QUEDILLIS RICARDO WALKER, MYRTLE VIVIAN WALKER, and WILLIAM BERKELEY WALKER, Plaintiffs,
v.
COUNTY OF SANTA CLARA, GERALD EGGE, GAIL LEWIS, EARL PENNINGTON, JOHN SCHON, RANDY DANTO, and DOES 1 to 100, Defendants.



The opinion of the court was delivered by: RONALD WHYTE, District Judge

ORDER GRANTING IN PART AND DENYING IN PART DEFENDANTS' MOTIONS TO DISMISS
[Re Docket Nos. 11, 15]
Defendants County of Santa Clara ("County"), Gerald Egge ("Egge"), Gail Lewis ("Lewis"), Earl Pennington ("Pennington"), John Schon ("Schon") and Randy Danto ("Danto") filed motions to dismiss the County and Danto from the complaint. Plaintiffs Quedillis Ricardo Walker ("Walker"), Myrtle Vivian Walker, and William Berkeley Walker oppose the motion. The court has reviewed the papers and considered the arguments of counsel. For the reasons discussed below, the court grants in part and denies in part defendants' motions to dismiss as follows: plaintiffs' Monell claims against the County based on the actions of the district attorney, the sheriff and his deputies, and the Conflicts Administration Program are dismissed because they are state officials; defendants' motion to dismiss plaintiffs' Monell claims against the County based on the actions of Public Defender Danto is denied to the extent that Danto was not a state official, but is granted to the extent such claims are based on Danto's failure to disclose the plea agreement, which is barred by collateral estoppel; plaintiffs' claims against the sheriff and district attorney are barred by Eleventh Amendment sovereign immunity; plaintiffs' claims against the Public Defender's Office and Conflicts Administration Program are dismissed for failure to state a claim; plaintiffs' state claim for damages under Article 1, Section 15 is dismissed because plaintiffs do not contest that there is no indication that damages are provided for under Article 1, Section 15; defendants' motion to dismiss plaintiffs' Bane Act claim against the County is denied as to Walker, but granted as to Myrtle Walker and William Walker; plaintiffs' claims against the County based on negligent supervision and hiring are dismissed; plaintiffs' claims against Danto, to the extent they are based on her failure to disclose the plea agreement, are barred by collateral estoppel and alternatively for failure to state a claim; defendants' motion to dismiss plaintiffs' Bane Act claim against Danto is granted; defendants' motion to dismiss claims against Danto based on sections 821.6 and 820.2 is denied; defendants' motion to dismiss plaintiffs' claims against Danto based on the litigation privilege is granted; and plaintiffs are granted thirty days leave to amend.

I. BACKGROUND

  On January 10, 1991 34-year-old Lisa Hopewell, Walker's ex-girlfriend, was found murdered in her apartment with her head wrapped in duct tape, her throat slit and her vaginal area stabbed. The cause of death was asphyxia. There was evidence that someone had been drinking champagne, and also evidence of crack cocaine use. The tip of one finger of an Isotoner glove was found stuck to a piece of duct tape, there were several cigarette butts near the body, and surfaces that might have carried fingerprints appeared to have been wiped clean. Plaintiff Walker and Rahsson Bowers were tried for Hopewell's murder. Bowers' fingerprints were found on the duct tape, but there was no physical evidence linking Walker to the crime. Bowers had previously admitted to dealing crack cocaine, and was Hopewell's primary drug supplier. FAC ¶ 35. Subsequent investigation revealed that Hopewell's arms and legs, and every identifiable print from the duct tape, matched the recorded fingerprints of Bowers.
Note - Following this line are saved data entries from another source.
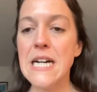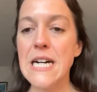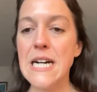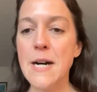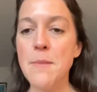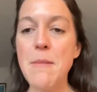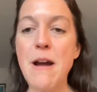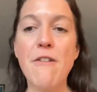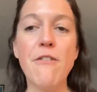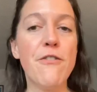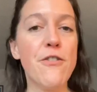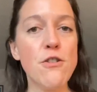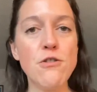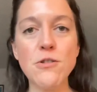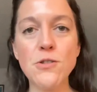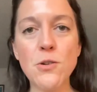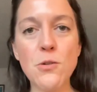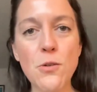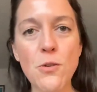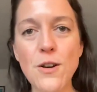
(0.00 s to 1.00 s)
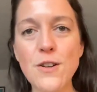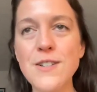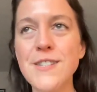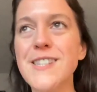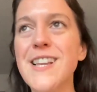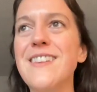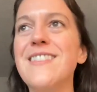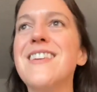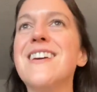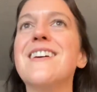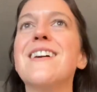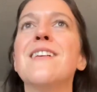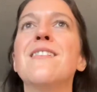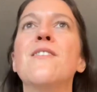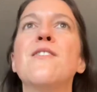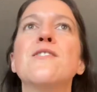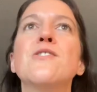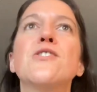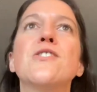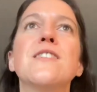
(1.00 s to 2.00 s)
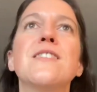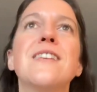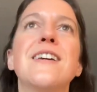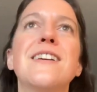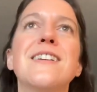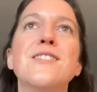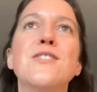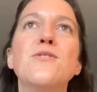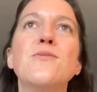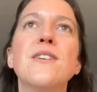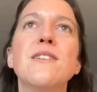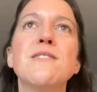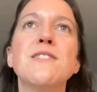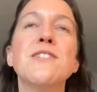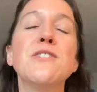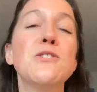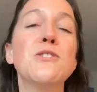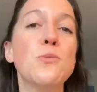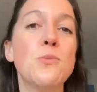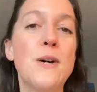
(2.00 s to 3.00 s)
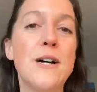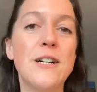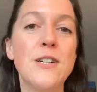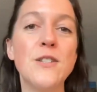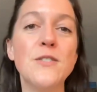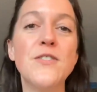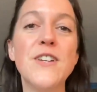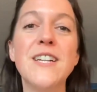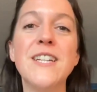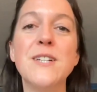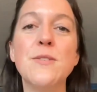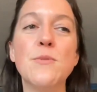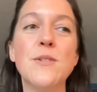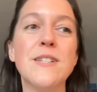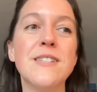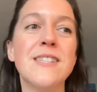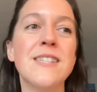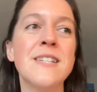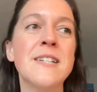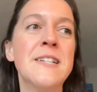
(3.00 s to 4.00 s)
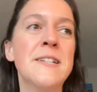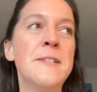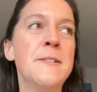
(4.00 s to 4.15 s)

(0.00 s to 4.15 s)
My first course, I think I launched in like 2012, and it wasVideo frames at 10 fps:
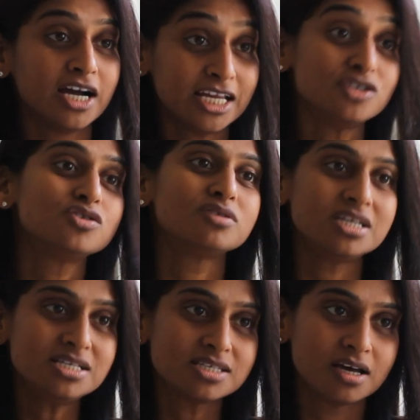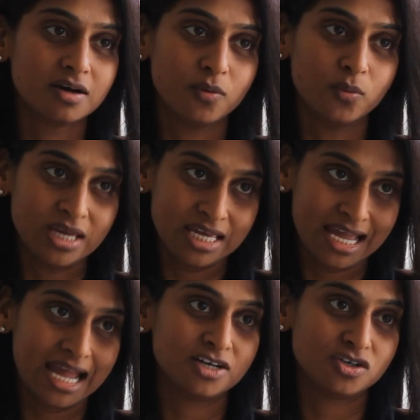injuries we
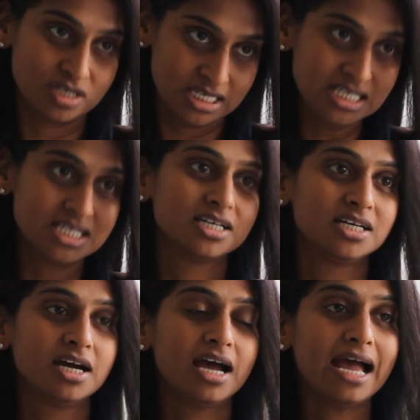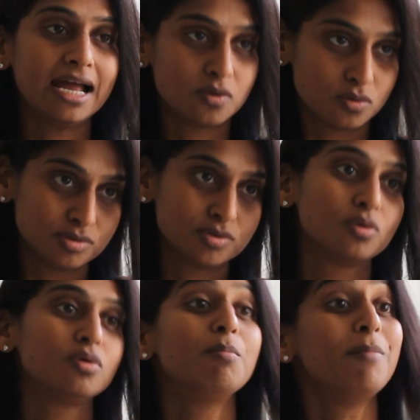can treat and
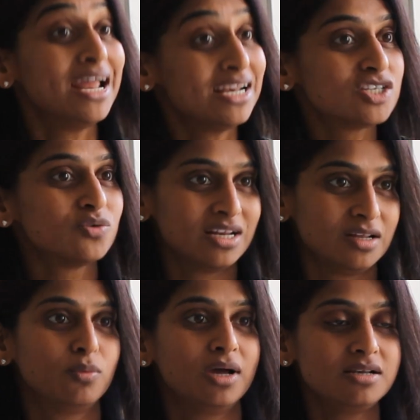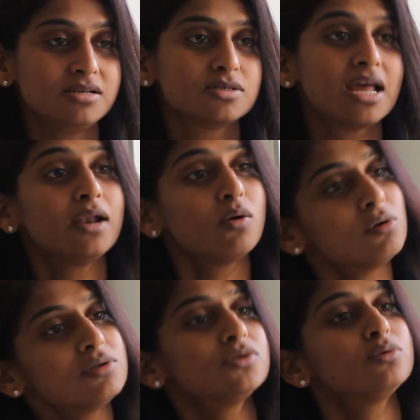also manage very well, and
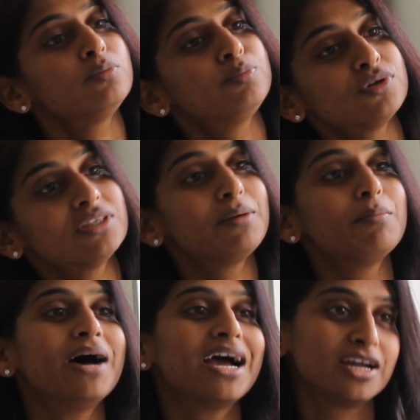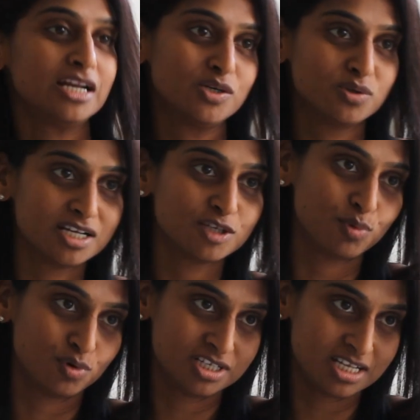also put them back into their
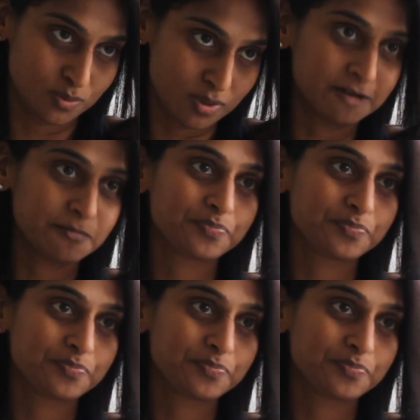sports as well.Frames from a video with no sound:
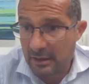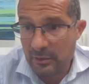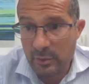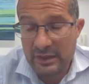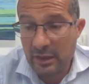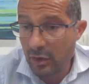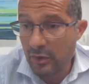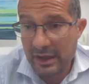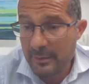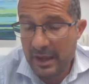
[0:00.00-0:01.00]
with a low
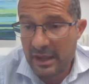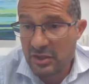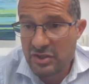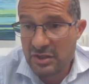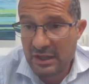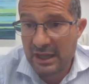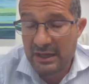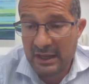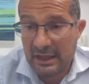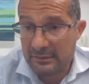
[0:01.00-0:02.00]
AMH
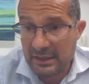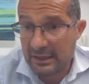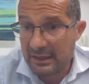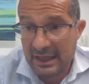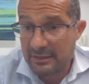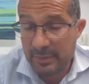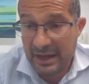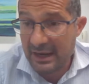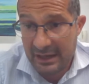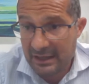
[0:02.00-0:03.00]
can get
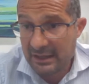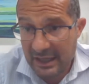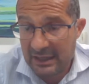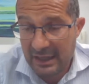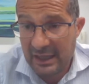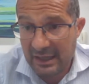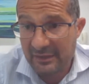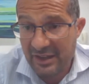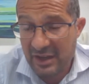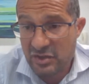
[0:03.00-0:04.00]
pregnant, and
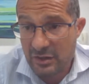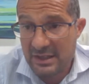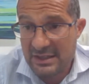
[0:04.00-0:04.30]
I've actually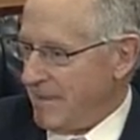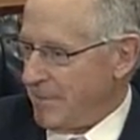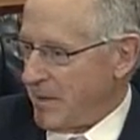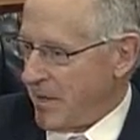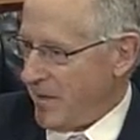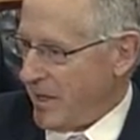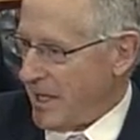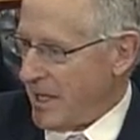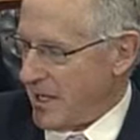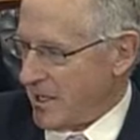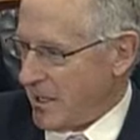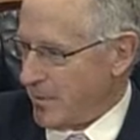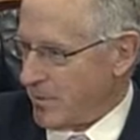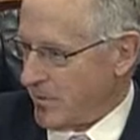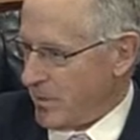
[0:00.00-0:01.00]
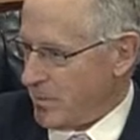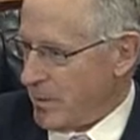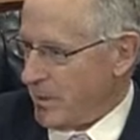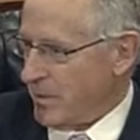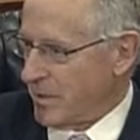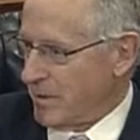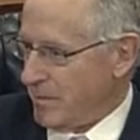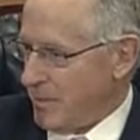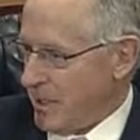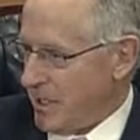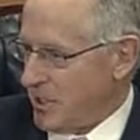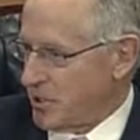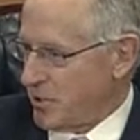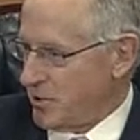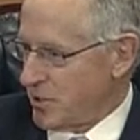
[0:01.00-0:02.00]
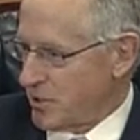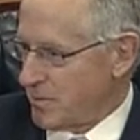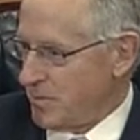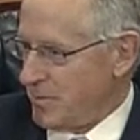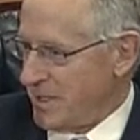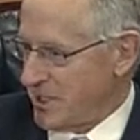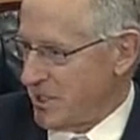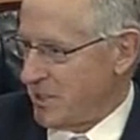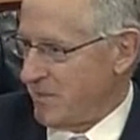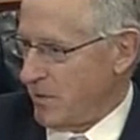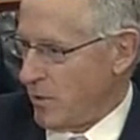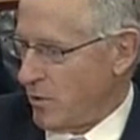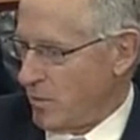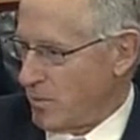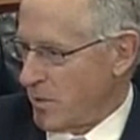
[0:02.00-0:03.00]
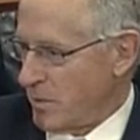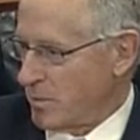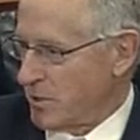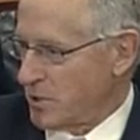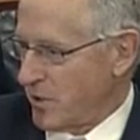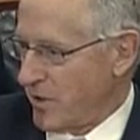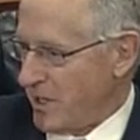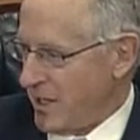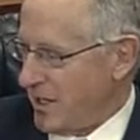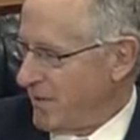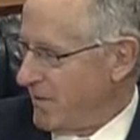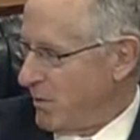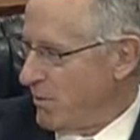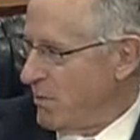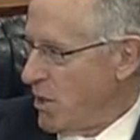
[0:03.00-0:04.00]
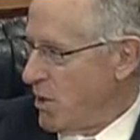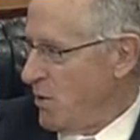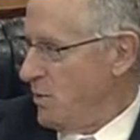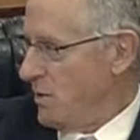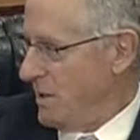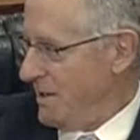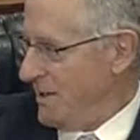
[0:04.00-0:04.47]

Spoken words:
I think I had a couple of Republican buddies who just missed the vote on purpose so that they had to vote noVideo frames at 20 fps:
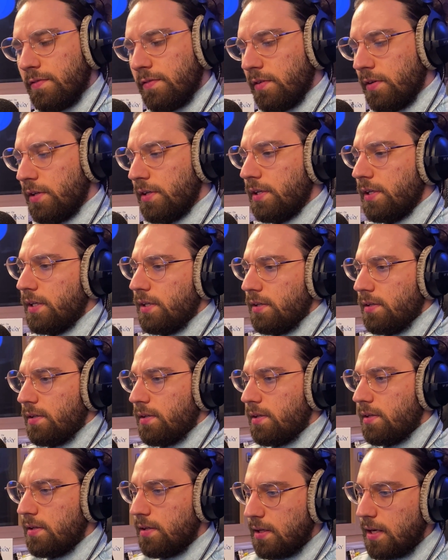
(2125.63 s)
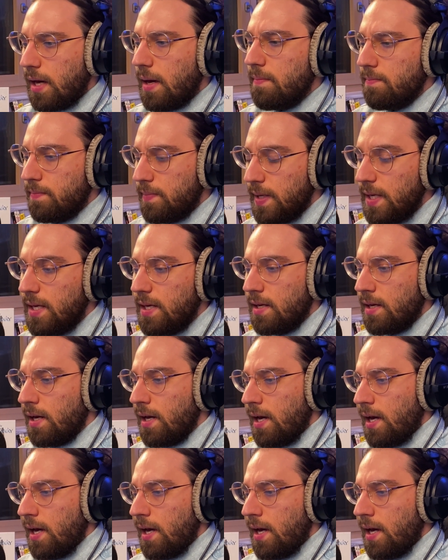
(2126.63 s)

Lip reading: learning can be.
  A. Investigation and witness interviews

  Bowers was arrested on March 7, 1991 and interrogated by Deputy Sheriffs Egge, Lewis and Pennington ("Sheriffs"). Bowers initially denied involvement in the crime until the Sheriffs threatened him with the death penalty. First Am. Compl. ("FAC") ¶ 34. After being shown a series of photographs, including Walker's, Bowers identified "two white guys" and Walker in the crime. After failing a polygraph test, Bowers omitted the "two white guys" but still implicated Walker after encouragement from the Sheriffs. After implicating Walker without the "two white guys," the Sheriffs did not administer a second polygraph test on Bowers. FAC ¶ 34.

  As part of the investigation, the Sheriffs and deputy district attorney John Schon went to the county jail to interview Sarah Dunbar. FAC ¶ 40. Plaintiffs allege that Dunbar was susceptible to being manipulated because she was awaiting trial on a drug charge, and in exchange for a lesser sentence, testified falsely that Walker had a propensity for violence, that he threatened to hurt her if she testified, and that Walker wore gloves similar to the Isotoner gloves found at the murder scene. Walker and his attorney were not informed of Dunbar's interview or any deal with Dunbar, and Dunbar recanted her testimony after trial. FAC ¶ 40.

  The Sheriffs also interviewed Jacqueline Miller, who had apparently spent the night with Walker at the time of the murder. Plaintiffs allege that the Sheriffs played on Miller's vulnerability — that she was married and spending the night with Walker, who was not her husband — in order to "trick" Miller into saying that she had spent only part of the night with Walker. Although she subsequently stated that she spent the entire night with him, her initial statements to the Sheriffs were used to impeach her testimony at trial. FAC ¶ 41.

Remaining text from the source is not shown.